Work task
Would you return the listing exactly as written, apart from its pictures?

Data supplied

☆ ☆ ☆

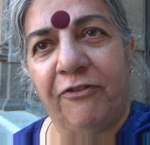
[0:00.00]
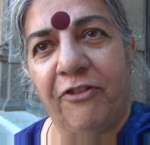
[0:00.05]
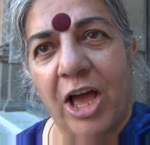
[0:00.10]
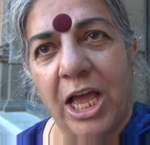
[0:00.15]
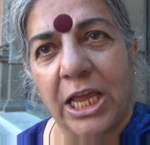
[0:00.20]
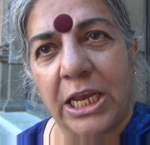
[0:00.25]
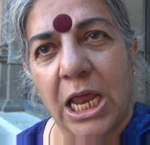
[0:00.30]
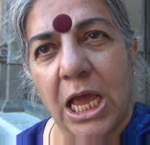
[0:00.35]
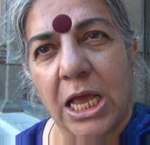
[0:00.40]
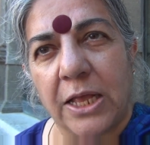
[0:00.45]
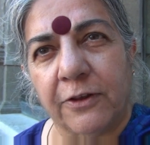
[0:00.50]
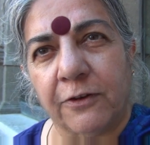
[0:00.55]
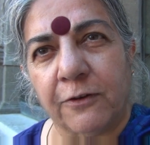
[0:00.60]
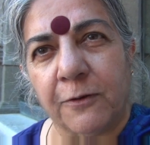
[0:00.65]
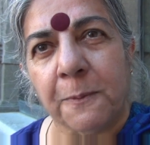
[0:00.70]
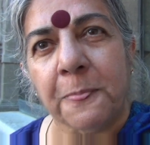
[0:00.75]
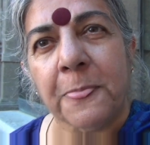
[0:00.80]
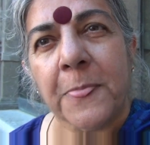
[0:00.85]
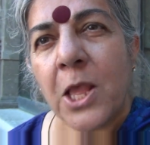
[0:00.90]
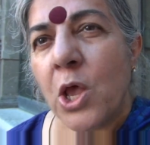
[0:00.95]
finance,
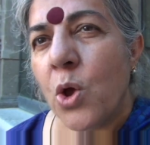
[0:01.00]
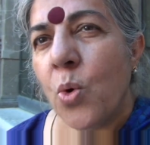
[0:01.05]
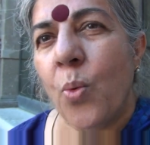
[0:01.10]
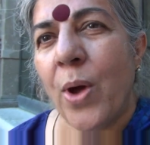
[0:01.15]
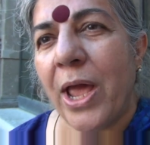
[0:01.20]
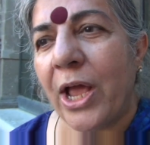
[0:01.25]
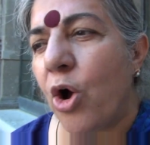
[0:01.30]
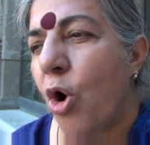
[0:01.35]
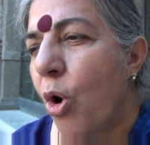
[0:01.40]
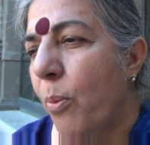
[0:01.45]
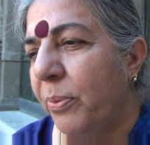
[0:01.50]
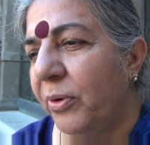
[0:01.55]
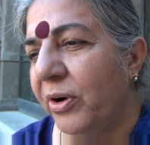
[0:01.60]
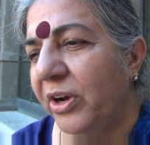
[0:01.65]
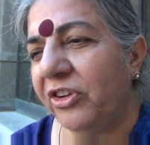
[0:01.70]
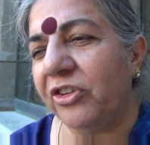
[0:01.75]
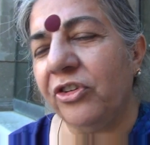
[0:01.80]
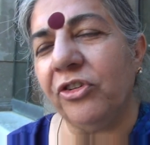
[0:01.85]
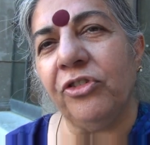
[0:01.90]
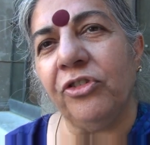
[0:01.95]
where
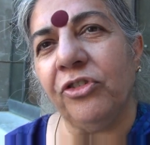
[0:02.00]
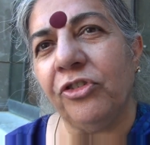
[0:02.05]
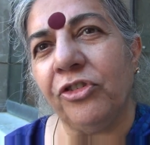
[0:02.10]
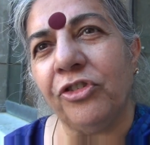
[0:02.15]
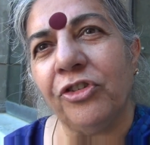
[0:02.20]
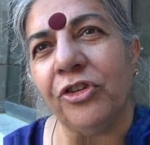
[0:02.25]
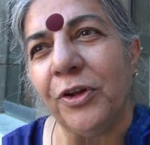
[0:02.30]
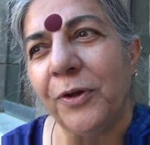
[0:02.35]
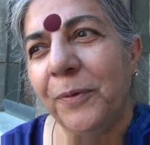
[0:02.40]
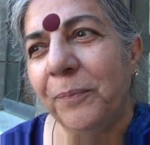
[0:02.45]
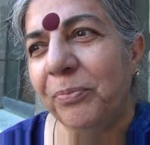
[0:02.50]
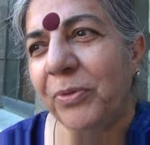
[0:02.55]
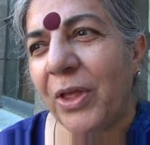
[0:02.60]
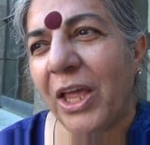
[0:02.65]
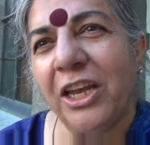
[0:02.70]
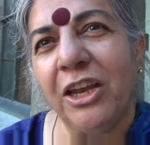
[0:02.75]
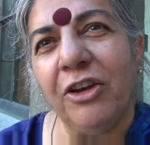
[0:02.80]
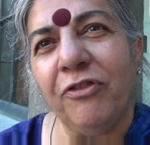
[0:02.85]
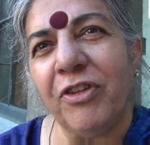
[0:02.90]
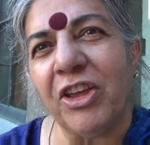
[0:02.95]
corporations
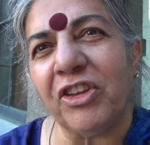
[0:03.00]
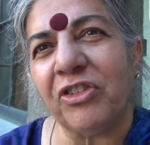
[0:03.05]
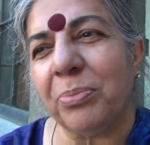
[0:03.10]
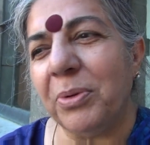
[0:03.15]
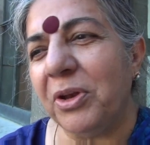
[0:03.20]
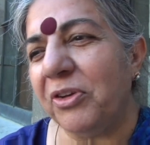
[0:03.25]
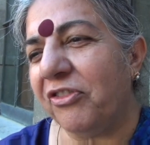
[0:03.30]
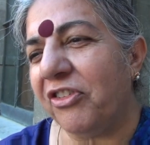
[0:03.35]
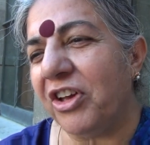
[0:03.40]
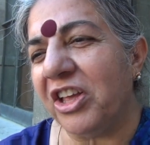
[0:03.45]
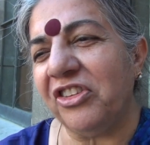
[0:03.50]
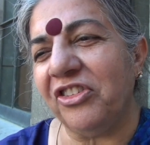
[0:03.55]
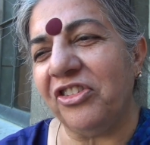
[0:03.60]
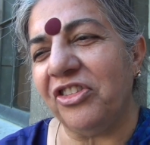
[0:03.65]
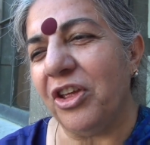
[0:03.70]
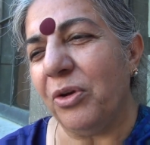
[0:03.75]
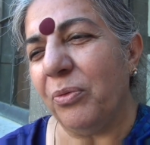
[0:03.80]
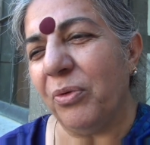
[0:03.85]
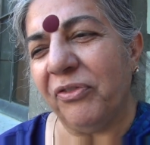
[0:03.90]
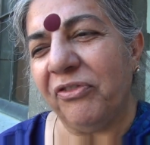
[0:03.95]
and investment funds
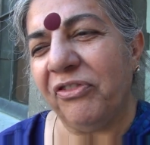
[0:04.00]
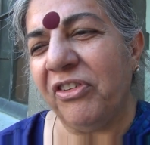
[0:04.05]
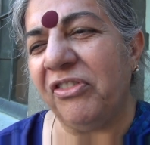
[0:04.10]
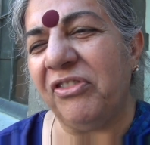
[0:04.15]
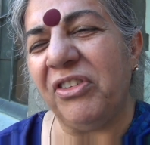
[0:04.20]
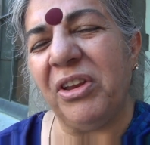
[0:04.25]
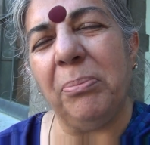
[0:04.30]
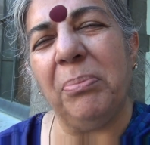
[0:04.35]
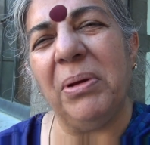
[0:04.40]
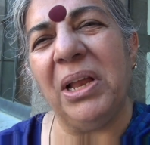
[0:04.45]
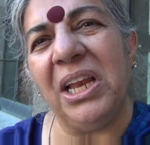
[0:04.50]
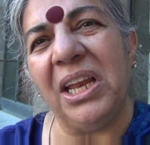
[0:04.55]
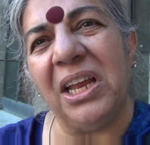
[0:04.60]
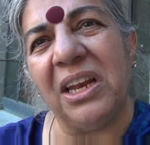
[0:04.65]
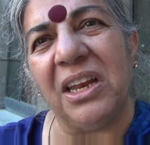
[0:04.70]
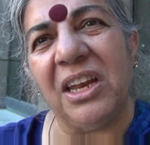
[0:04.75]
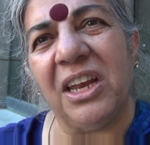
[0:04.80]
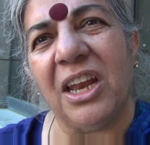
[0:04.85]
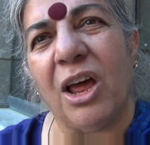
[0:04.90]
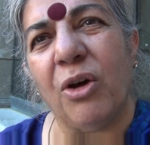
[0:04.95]
that were 50
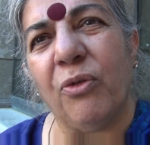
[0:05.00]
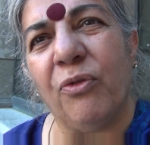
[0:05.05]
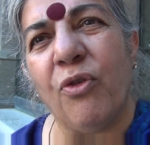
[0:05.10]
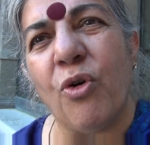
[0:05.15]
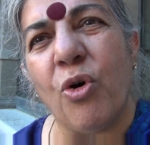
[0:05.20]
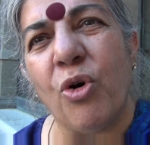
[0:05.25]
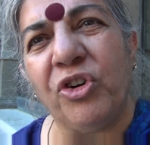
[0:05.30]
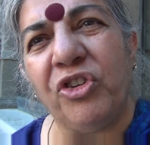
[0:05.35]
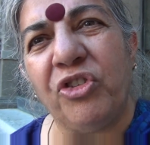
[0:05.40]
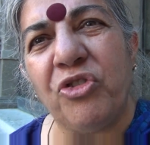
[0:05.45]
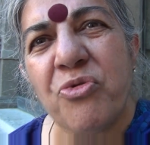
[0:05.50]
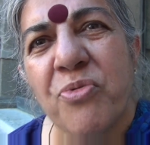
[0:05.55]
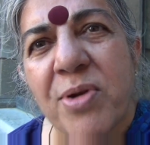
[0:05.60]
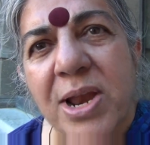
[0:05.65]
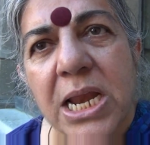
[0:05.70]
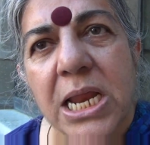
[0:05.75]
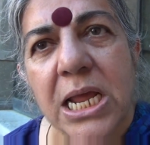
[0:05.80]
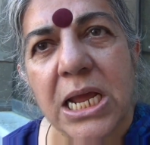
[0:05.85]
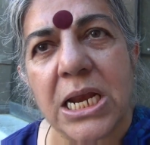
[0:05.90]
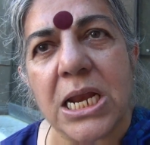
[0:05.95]
billion are now 4
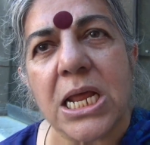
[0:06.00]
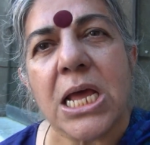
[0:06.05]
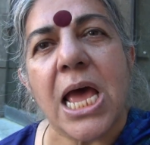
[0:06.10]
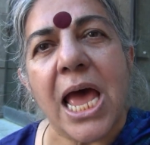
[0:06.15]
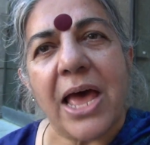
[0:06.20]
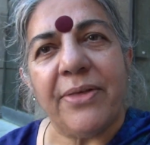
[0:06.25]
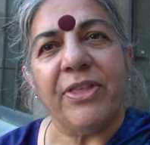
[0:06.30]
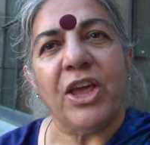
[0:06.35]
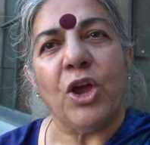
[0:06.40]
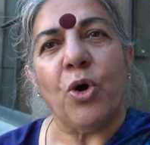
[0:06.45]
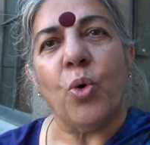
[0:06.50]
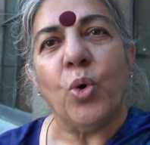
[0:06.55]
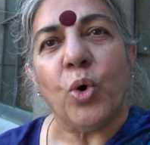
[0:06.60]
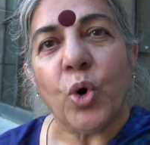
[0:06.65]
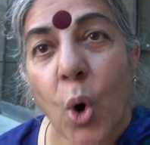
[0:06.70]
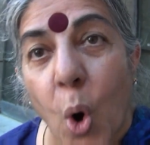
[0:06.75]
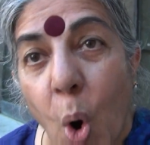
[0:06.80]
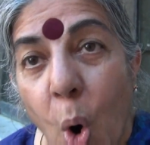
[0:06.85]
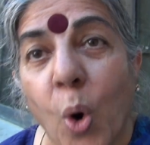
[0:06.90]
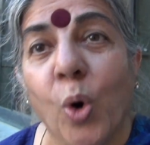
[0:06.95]
trillion and they
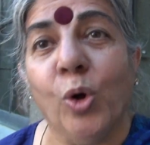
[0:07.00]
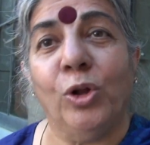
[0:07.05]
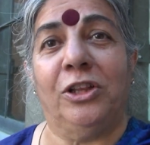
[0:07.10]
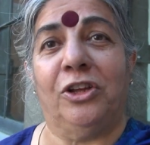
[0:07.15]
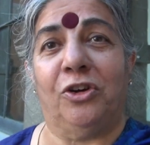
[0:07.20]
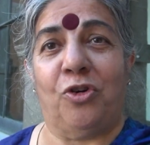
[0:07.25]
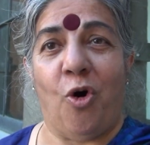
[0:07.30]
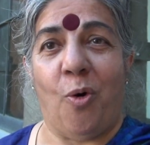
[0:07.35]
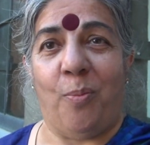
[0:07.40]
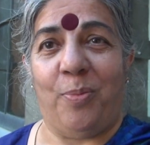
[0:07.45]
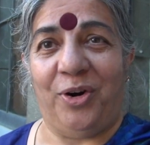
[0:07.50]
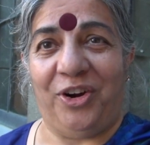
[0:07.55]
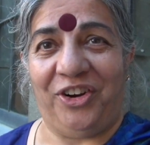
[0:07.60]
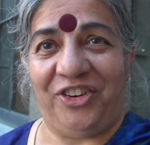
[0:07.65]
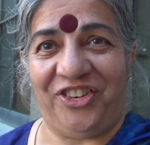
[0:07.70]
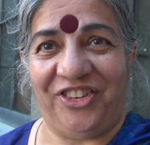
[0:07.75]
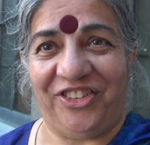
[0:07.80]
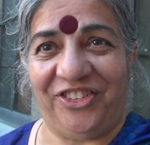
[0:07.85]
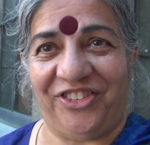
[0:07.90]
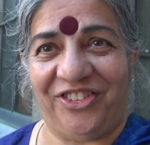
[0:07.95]
own all the
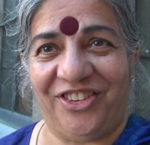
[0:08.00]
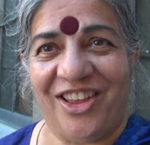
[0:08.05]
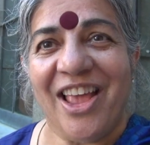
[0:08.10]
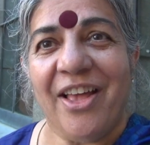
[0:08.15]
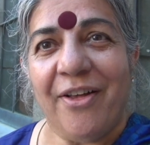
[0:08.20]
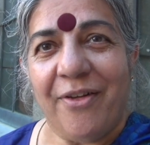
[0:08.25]
corporations.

☆ ☆ ☆

Answer for the task
[0:00.00]
[0:00.05]
[0:00.10]
[0:00.15]
[0:00.20]
[0:00.25]
[0:00.30]
[0:00.35]
[0:00.40]
[0:00.45]
[0:00.50]
[0:00.55]
[0:00.60]
[0:00.65]
[0:00.70]
[0:00.75]
[0:00.80]
[0:00.85]
[0:00.90]
[0:00.95]
finance,
[0:01.00]
[0:01.05]
[0:01.10]
[0:01.15]
[0:01.20]
[0:01.25]
[0:01.30]
[0:01.35]
[0:01.40]
[0:01.45]
[0:01.50]
[0:01.55]
[0:01.60]
[0:01.65]
[0:01.70]
[0:01.75]
[0:01.80]
[0:01.85]
[0:01.90]
[0:01.95]
where
[0:02.00]
[0:02.05]
[0:02.10]
[0:02.15]
[0:02.20]
[0:02.25]
[0:02.30]
[0:02.35]
[0:02.40]
[0:02.45]
[0:02.50]
[0:02.55]
[0:02.60]
[0:02.65]
[0:02.70]
[0:02.75]
[0:02.80]
[0:02.85]
[0:02.90]
[0:02.95]
corporations
[0:03.00]
[0:03.05]
[0:03.10]
[0:03.15]
[0:03.20]
[0:03.25]
[0:03.30]
[0:03.35]
[0:03.40]
[0:03.45]
[0:03.50]
[0:03.55]
[0:03.60]
[0:03.65]
[0:03.70]
[0:03.75]
[0:03.80]
[0:03.85]
[0:03.90]
[0:03.95]
and investment funds
[0:04.00]
[0:04.05]
[0:04.10]
[0:04.15]
[0:04.20]
[0:04.25]
[0:04.30]
[0:04.35]
[0:04.40]
[0:04.45]
[0:04.50]
[0:04.55]
[0:04.60]
[0:04.65]
[0:04.70]
[0:04.75]
[0:04.80]
[0:04.85]
[0:04.90]
[0:04.95]
that were 50
[0:05.00]
[0:05.05]
[0:05.10]
[0:05.15]
[0:05.20]
[0:05.25]
[0:05.30]
[0:05.35]
[0:05.40]
[0:05.45]
[0:05.50]
[0:05.55]
[0:05.60]
[0:05.65]
[0:05.70]
[0:05.75]
[0:05.80]
[0:05.85]
[0:05.90]
[0:05.95]
billion are now 4
[0:06.00]
[0:06.05]
[0:06.10]
[0:06.15]
[0:06.20]
[0:06.25]
[0:06.30]
[0:06.35]
[0:06.40]
[0:06.45]
[0:06.50]
[0:06.55]
[0:06.60]
[0:06.65]
[0:06.70]
[0:06.75]
[0:06.80]
[0:06.85]
[0:06.90]
[0:06.95]
trillion and they
[0:07.00]
[0:07.05]
[0:07.10]
[0:07.15]
[0:07.20]
[0:07.25]
[0:07.30]
[0:07.35]
[0:07.40]
[0:07.45]
[0:07.50]
[0:07.55]
[0:07.60]
[0:07.65]
[0:07.70]
[0:07.75]
[0:07.80]
[0:07.85]
[0:07.90]
[0:07.95]
own all the
[0:08.00]
[0:08.05]
[0:08.10]
[0:08.15]
[0:08.20]
[0:08.25]
corporations.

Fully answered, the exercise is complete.